Chia seeds — yes, the same ones used in Chia Pets — are tiny but contain a considerable amount of benefits. They’re one of the oldest crops cultivated by the Aztecs, who used them for endurance and energy. Rumor has it the word chia means “strength” in Mayan.

Chia contains healthy fatty acids, dietary fiber, proteins, vitamins, minerals, polyphenols, and antioxidants. Research shows they can improve the blood lipid profile and have hypotensive, hypoglycaemic, antimicrobial, and immunostimulatory effects [11].

Add a tablespoon to your food, or make a traditional drink called chia fresca — a simple concoction using 8 ounces of water, lime or lemon juice to taste, honey (optional), and a tablespoon of chia seeds  — let it sit for five minutes then enjoy the benefits.

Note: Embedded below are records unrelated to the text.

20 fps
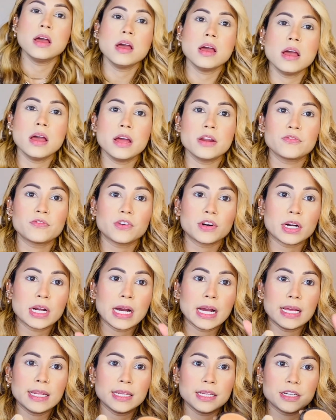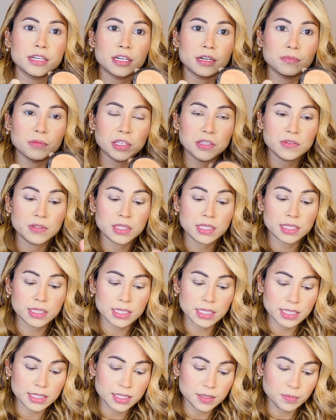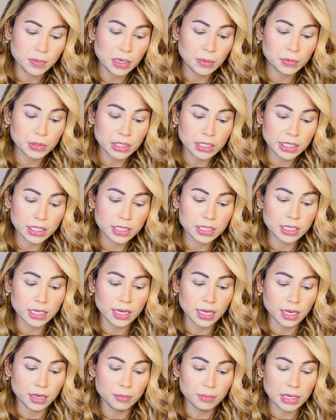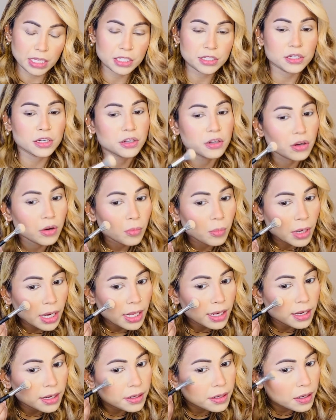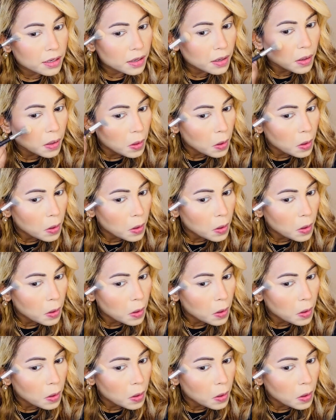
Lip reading: And for highlighter, I'm using this Maybelline Master Chrome highlighter.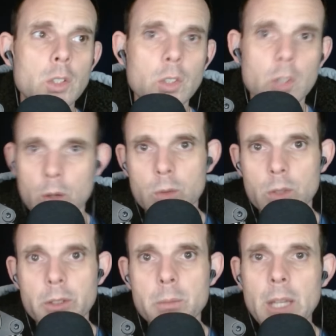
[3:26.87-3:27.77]
No.
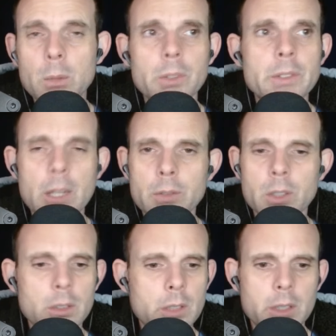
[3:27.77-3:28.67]
The man will
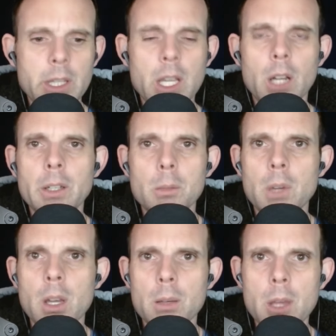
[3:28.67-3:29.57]
never carry
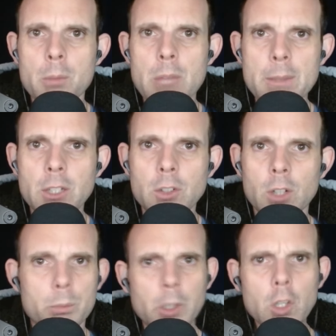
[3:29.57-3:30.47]
a baby to
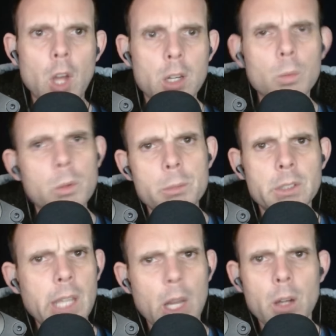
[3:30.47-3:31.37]
term, but not all
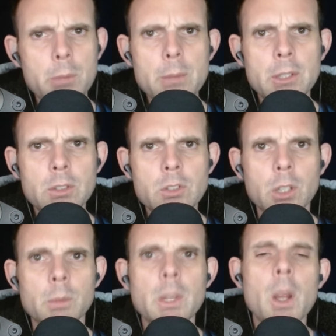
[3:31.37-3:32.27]
women carry babies to
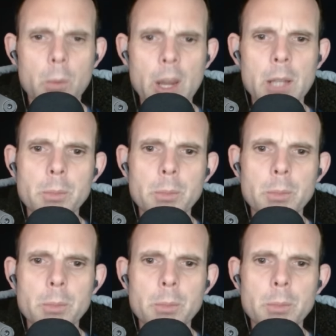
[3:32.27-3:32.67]
term, right?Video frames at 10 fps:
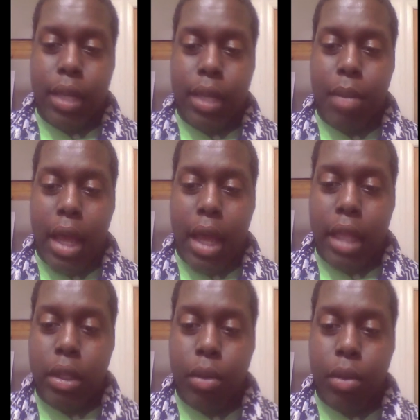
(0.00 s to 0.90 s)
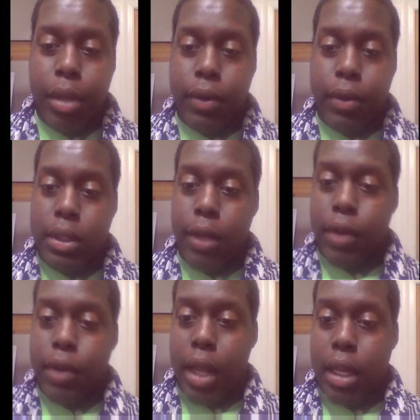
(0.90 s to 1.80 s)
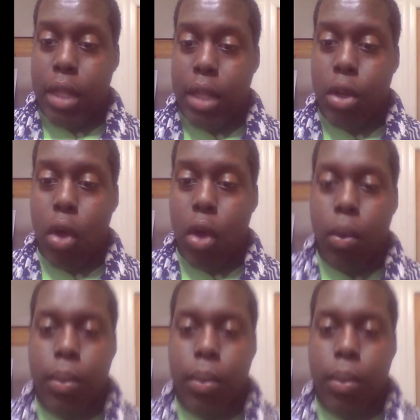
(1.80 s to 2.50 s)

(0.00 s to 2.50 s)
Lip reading: I can buy a little bit of stuff that I need.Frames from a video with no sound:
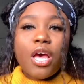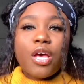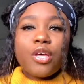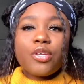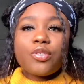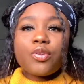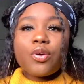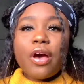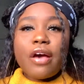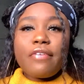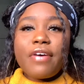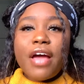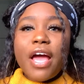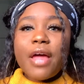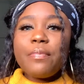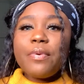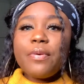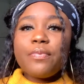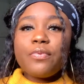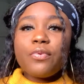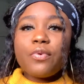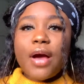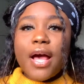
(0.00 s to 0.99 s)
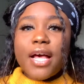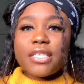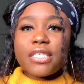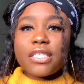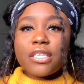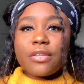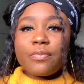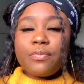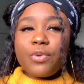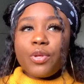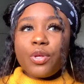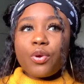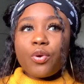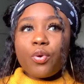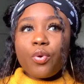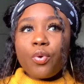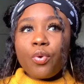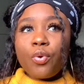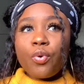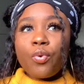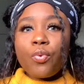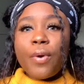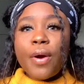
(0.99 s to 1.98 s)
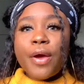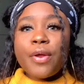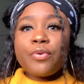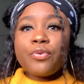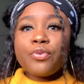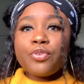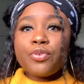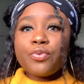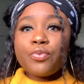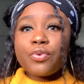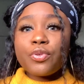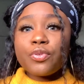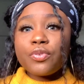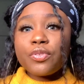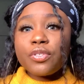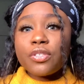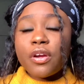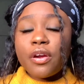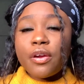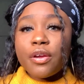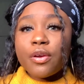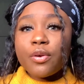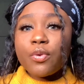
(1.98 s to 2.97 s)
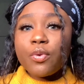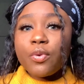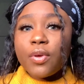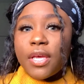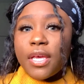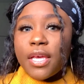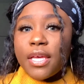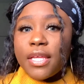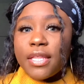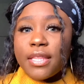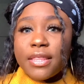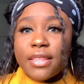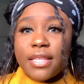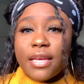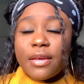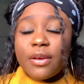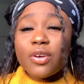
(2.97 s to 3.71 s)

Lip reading: So I've had people ask me, oh, why don't you want to start a cooking thing?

The seeds gel up, so don’t be surprised by their odd texture.

10. Beet Juice or Powder

The taste is earthy and hard to stomach for some people, but everyone — whether you’re into working out or not — should consider adding beets to their diet.

These red roots are full of minerals, vitamins, and trace elements that fight fatigue, reduce appetite, revitalize red blood cells, and increase iron levels in the blood.

The nitrates in beets are precursors to nitric oxide, which can improve cardiovascular health, lower blood pressure, promote blood flow, and increase blood oxygen and nutrient levels. These nitrates also reduce oxygen consumption and prevent lactic acid build-up — these two things alone greatly benefit athletes. But it doesn’t stop there; beets can also increase muscle efficacy and cardiorespiratory endurance [12].

A high-quality beet powder can be an excellent way to integrate them into your diet if eating cooked beets isn’t an attractive option.

Are Pre-Workouts Dangerous?

Pre-workouts aren’t inherently dangerous, but they can be if misused. There are possible links to these products causing adverse effects in some people, including ischemic stroke, hemorrhagic stroke, myocardial infarction, hepatitis, and death, though the list goes on [13]. Energy drinks are arguably the most dangerous, but it’s best not to make a habit out of drinking them and to find alternative sources instead [14].

Most people have no problem with them, but it’s essential to be aware of the dangers — especially if you have underlying health problems or are on medication. Make sure to check the ingredient lists and have a good understanding of what each substance does. If you’re involved in sports, ensure the pre-workout doesn’t contain a banned substance [15].

Conclusion: Preworkout Alternatives

Each person is different, and finding the best complement for your training sessions will require trying new things. Artificial supplements may work faster but could harm you in the long run.

For a successful workout, you need carbs, protein, and micronutrients. Natural alternatives can provide you with all these things, and there are many easy and inexpensive options available.